> [Problem statement] Return every entry exactly as written, with the pictures removed.

> [Extracted information]
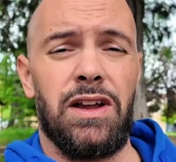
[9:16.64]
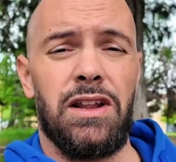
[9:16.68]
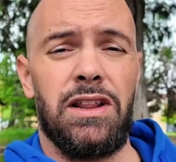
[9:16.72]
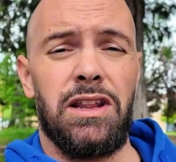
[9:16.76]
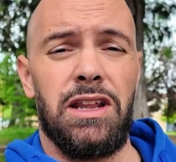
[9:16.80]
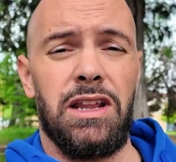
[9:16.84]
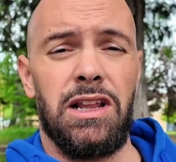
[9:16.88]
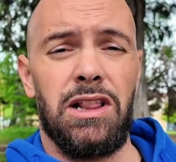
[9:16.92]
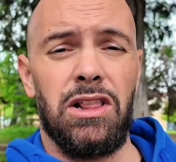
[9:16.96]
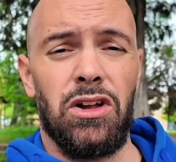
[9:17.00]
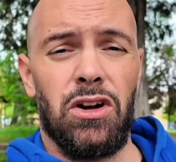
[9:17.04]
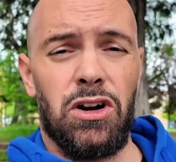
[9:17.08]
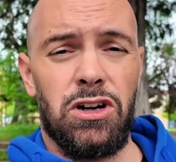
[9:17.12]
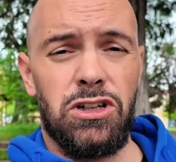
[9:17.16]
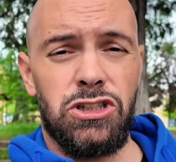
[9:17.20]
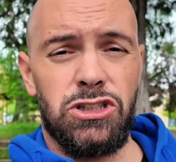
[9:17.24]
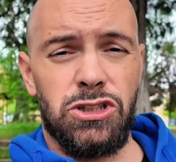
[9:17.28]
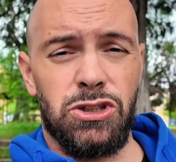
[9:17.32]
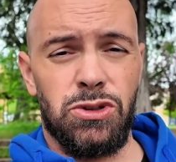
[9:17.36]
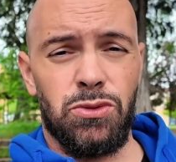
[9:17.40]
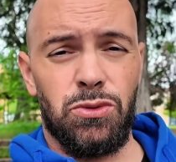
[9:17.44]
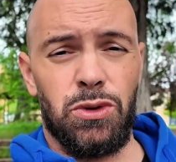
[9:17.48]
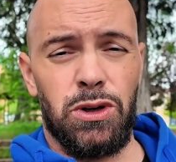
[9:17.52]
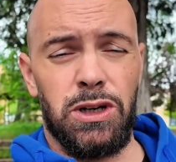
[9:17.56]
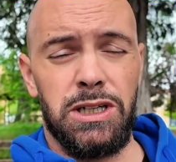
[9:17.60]
in the
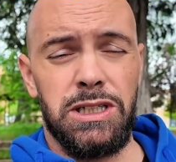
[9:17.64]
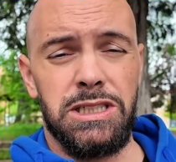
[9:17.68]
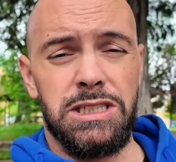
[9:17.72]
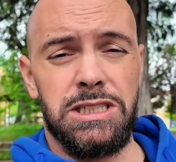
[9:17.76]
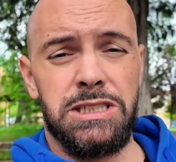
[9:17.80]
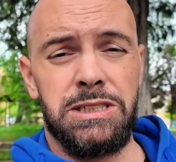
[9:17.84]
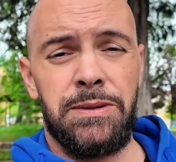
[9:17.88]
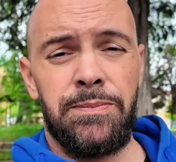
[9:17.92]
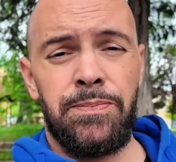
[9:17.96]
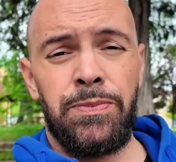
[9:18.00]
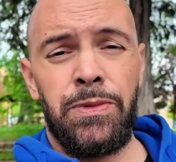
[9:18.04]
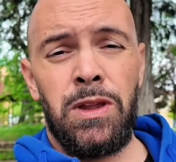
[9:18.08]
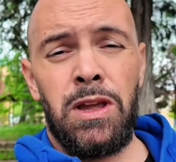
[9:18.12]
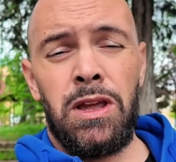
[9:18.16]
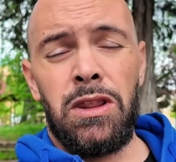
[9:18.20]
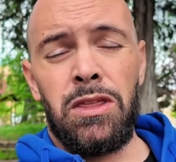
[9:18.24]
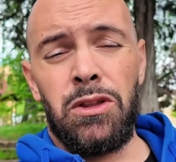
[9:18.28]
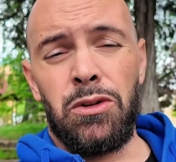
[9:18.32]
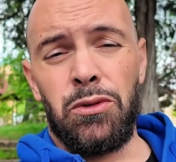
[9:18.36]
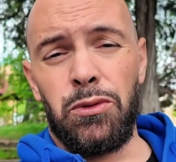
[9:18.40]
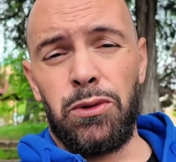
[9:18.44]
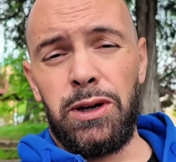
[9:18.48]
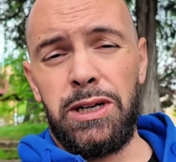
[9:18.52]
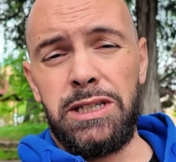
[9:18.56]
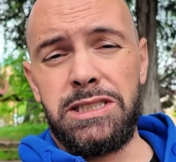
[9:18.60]
larger ones.
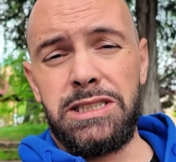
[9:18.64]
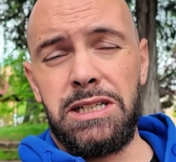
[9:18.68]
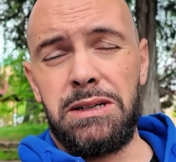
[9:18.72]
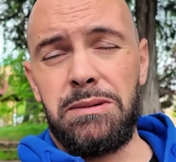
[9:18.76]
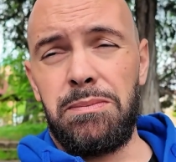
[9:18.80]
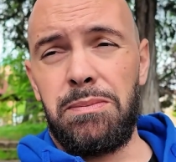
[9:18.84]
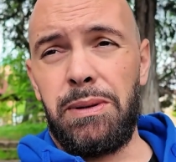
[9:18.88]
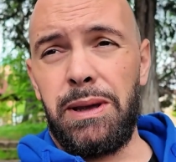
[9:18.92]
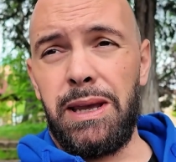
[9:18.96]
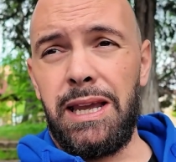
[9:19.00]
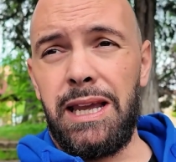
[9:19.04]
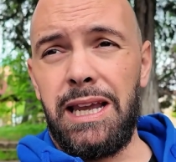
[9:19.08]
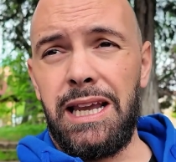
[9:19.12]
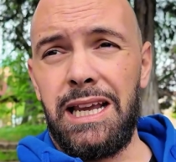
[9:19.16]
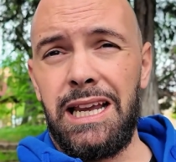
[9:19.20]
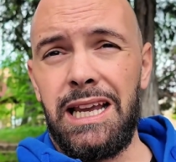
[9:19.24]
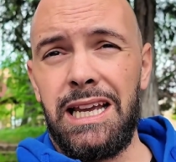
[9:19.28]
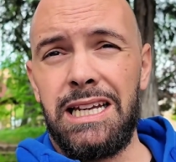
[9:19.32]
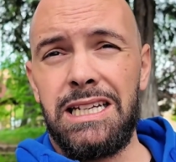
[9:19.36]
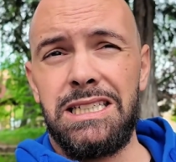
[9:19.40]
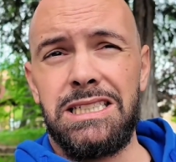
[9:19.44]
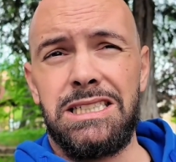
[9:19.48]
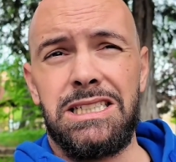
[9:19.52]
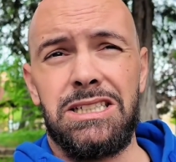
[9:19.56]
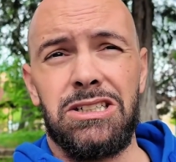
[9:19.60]
The reason being
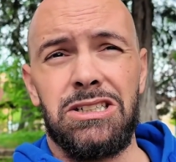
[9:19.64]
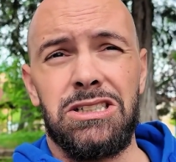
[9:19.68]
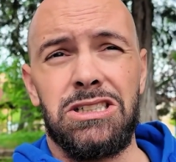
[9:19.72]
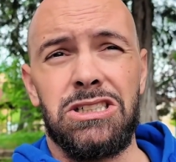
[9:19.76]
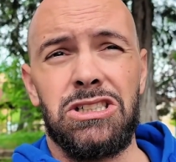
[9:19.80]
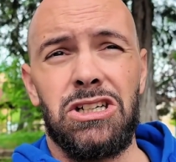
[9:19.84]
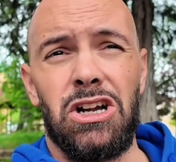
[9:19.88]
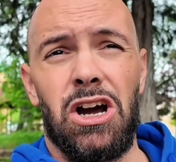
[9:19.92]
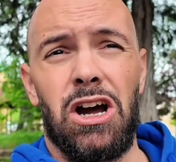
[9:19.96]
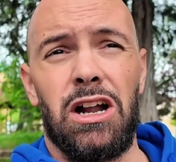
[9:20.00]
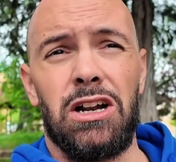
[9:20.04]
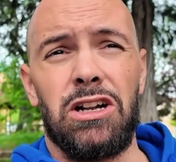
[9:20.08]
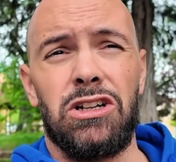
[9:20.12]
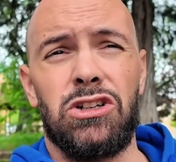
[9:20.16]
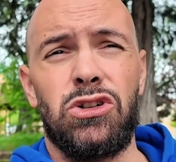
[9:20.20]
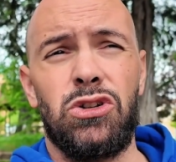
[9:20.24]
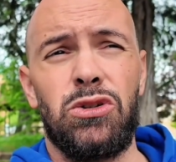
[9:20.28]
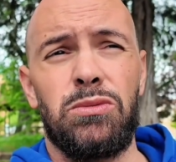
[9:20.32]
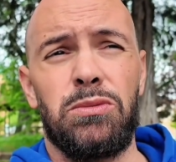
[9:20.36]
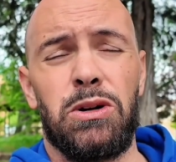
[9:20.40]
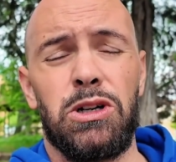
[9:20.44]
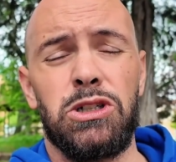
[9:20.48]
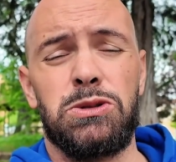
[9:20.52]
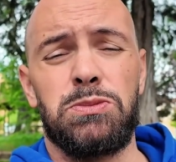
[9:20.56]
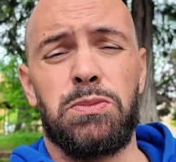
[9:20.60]
is there's not
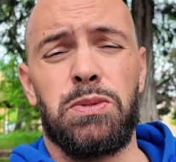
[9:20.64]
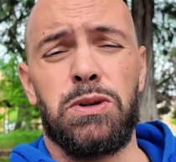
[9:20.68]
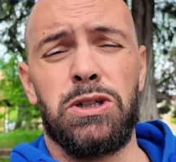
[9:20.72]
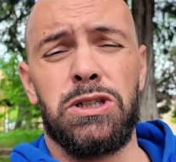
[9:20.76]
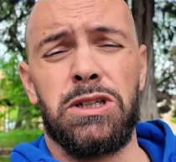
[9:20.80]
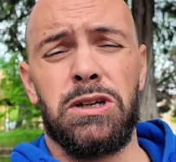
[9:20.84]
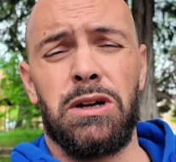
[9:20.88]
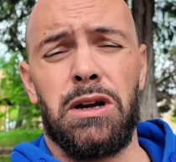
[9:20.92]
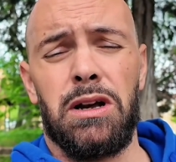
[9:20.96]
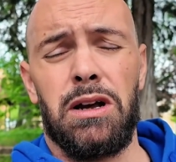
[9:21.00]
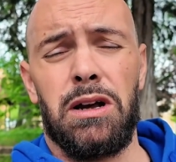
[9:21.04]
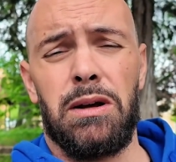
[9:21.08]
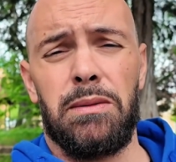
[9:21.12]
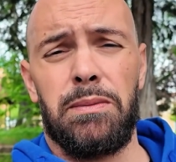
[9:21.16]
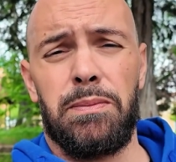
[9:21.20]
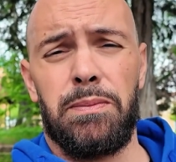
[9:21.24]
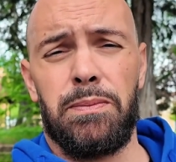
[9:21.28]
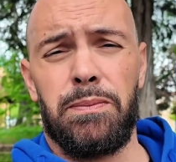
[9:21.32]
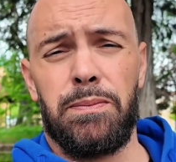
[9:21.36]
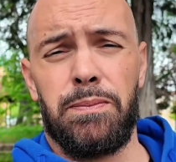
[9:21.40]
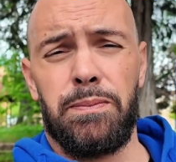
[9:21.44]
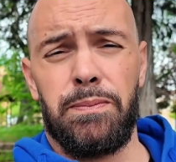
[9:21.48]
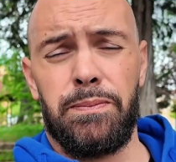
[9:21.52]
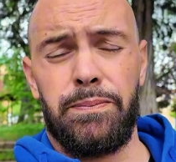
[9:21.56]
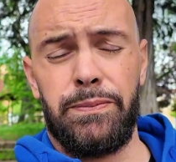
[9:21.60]
too much,
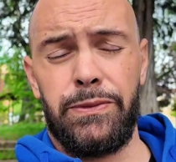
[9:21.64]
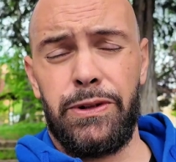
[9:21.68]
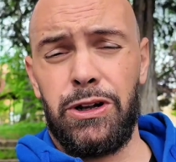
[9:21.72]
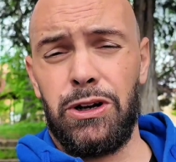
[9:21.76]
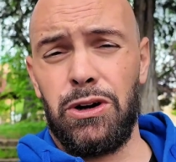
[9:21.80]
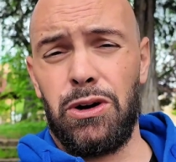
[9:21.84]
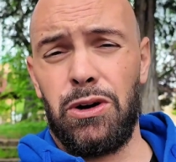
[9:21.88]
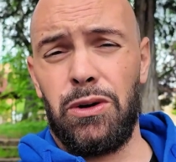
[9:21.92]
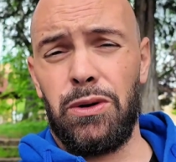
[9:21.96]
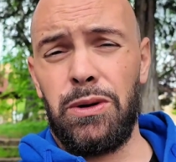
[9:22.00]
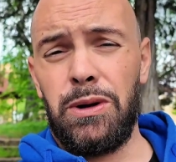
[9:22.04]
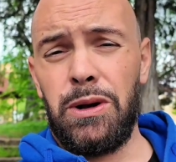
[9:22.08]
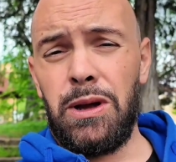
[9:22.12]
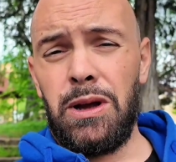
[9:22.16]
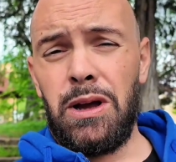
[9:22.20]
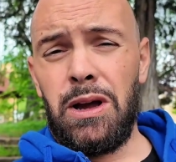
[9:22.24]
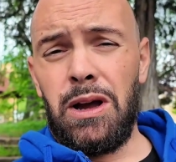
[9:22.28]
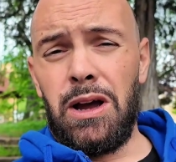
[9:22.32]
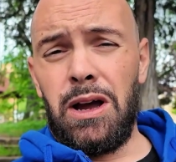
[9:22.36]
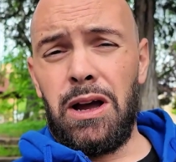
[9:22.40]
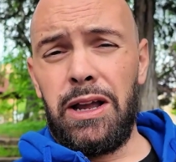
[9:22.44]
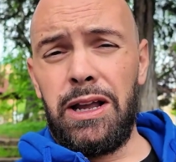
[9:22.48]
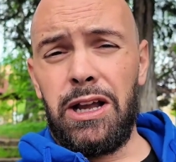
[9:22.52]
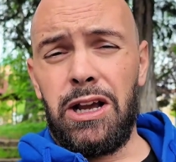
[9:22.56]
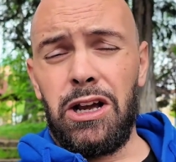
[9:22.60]
you know,
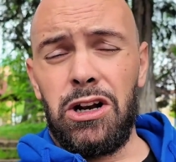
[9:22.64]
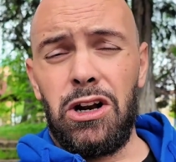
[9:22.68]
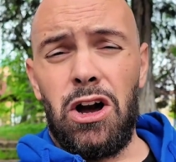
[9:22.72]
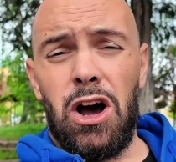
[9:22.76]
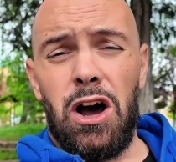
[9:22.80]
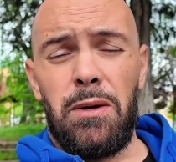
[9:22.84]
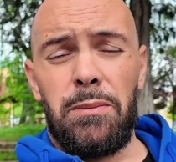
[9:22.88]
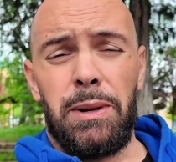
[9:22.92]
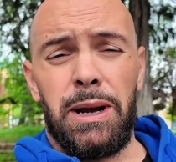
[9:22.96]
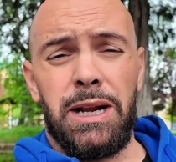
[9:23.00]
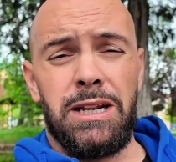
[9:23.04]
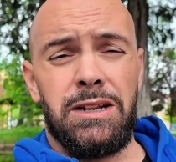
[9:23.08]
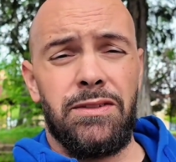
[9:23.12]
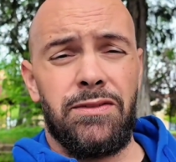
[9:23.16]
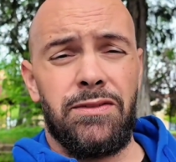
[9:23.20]
economic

> [Solution below]
[9:16.64]
[9:16.68]
[9:16.72]
[9:16.76]
[9:16.80]
[9:16.84]
[9:16.88]
[9:16.92]
[9:16.96]
[9:17.00]
[9:17.04]
[9:17.08]
[9:17.12]
[9:17.16]
[9:17.20]
[9:17.24]
[9:17.28]
[9:17.32]
[9:17.36]
[9:17.40]
[9:17.44]
[9:17.48]
[9:17.52]
[9:17.56]
[9:17.60]
in the
[9:17.64]
[9:17.68]
[9:17.72]
[9:17.76]
[9:17.80]
[9:17.84]
[9:17.88]
[9:17.92]
[9:17.96]
[9:18.00]
[9:18.04]
[9:18.08]
[9:18.12]
[9:18.16]
[9:18.20]
[9:18.24]
[9:18.28]
[9:18.32]
[9:18.36]
[9:18.40]
[9:18.44]
[9:18.48]
[9:18.52]
[9:18.56]
[9:18.60]
larger ones.
[9:18.64]
[9:18.68]
[9:18.72]
[9:18.76]
[9:18.80]
[9:18.84]
[9:18.88]
[9:18.92]
[9:18.96]
[9:19.00]
[9:19.04]
[9:19.08]
[9:19.12]
[9:19.16]
[9:19.20]
[9:19.24]
[9:19.28]
[9:19.32]
[9:19.36]
[9:19.40]
[9:19.44]
[9:19.48]
[9:19.52]
[9:19.56]
[9:19.60]
The reason being
[9:19.64]
[9:19.68]
[9:19.72]
[9:19.76]
[9:19.80]
[9:19.84]
[9:19.88]
[9:19.92]
[9:19.96]
[9:20.00]
[9:20.04]
[9:20.08]
[9:20.12]
[9:20.16]
[9:20.20]
[9:20.24]
[9:20.28]
[9:20.32]
[9:20.36]
[9:20.40]
[9:20.44]
[9:20.48]
[9:20.52]
[9:20.56]
[9:20.60]
is there's not
[9:20.64]
[9:20.68]
[9:20.72]
[9:20.76]
[9:20.80]
[9:20.84]
[9:20.88]
[9:20.92]
[9:20.96]
[9:21.00]
[9:21.04]
[9:21.08]
[9:21.12]
[9:21.16]
[9:21.20]
[9:21.24]
[9:21.28]
[9:21.32]
[9:21.36]
[9:21.40]
[9:21.44]
[9:21.48]
[9:21.52]
[9:21.56]
[9:21.60]
too much,
[9:21.64]
[9:21.68]
[9:21.72]
[9:21.76]
[9:21.80]
[9:21.84]
[9:21.88]
[9:21.92]
[9:21.96]
[9:22.00]
[9:22.04]
[9:22.08]
[9:22.12]
[9:22.16]
[9:22.20]
[9:22.24]
[9:22.28]
[9:22.32]
[9:22.36]
[9:22.40]
[9:22.44]
[9:22.48]
[9:22.52]
[9:22.56]
[9:22.60]
you know,
[9:22.64]
[9:22.68]
[9:22.72]
[9:22.76]
[9:22.80]
[9:22.84]
[9:22.88]
[9:22.92]
[9:22.96]
[9:23.00]
[9:23.04]
[9:23.08]
[9:23.12]
[9:23.16]
[9:23.20]
economic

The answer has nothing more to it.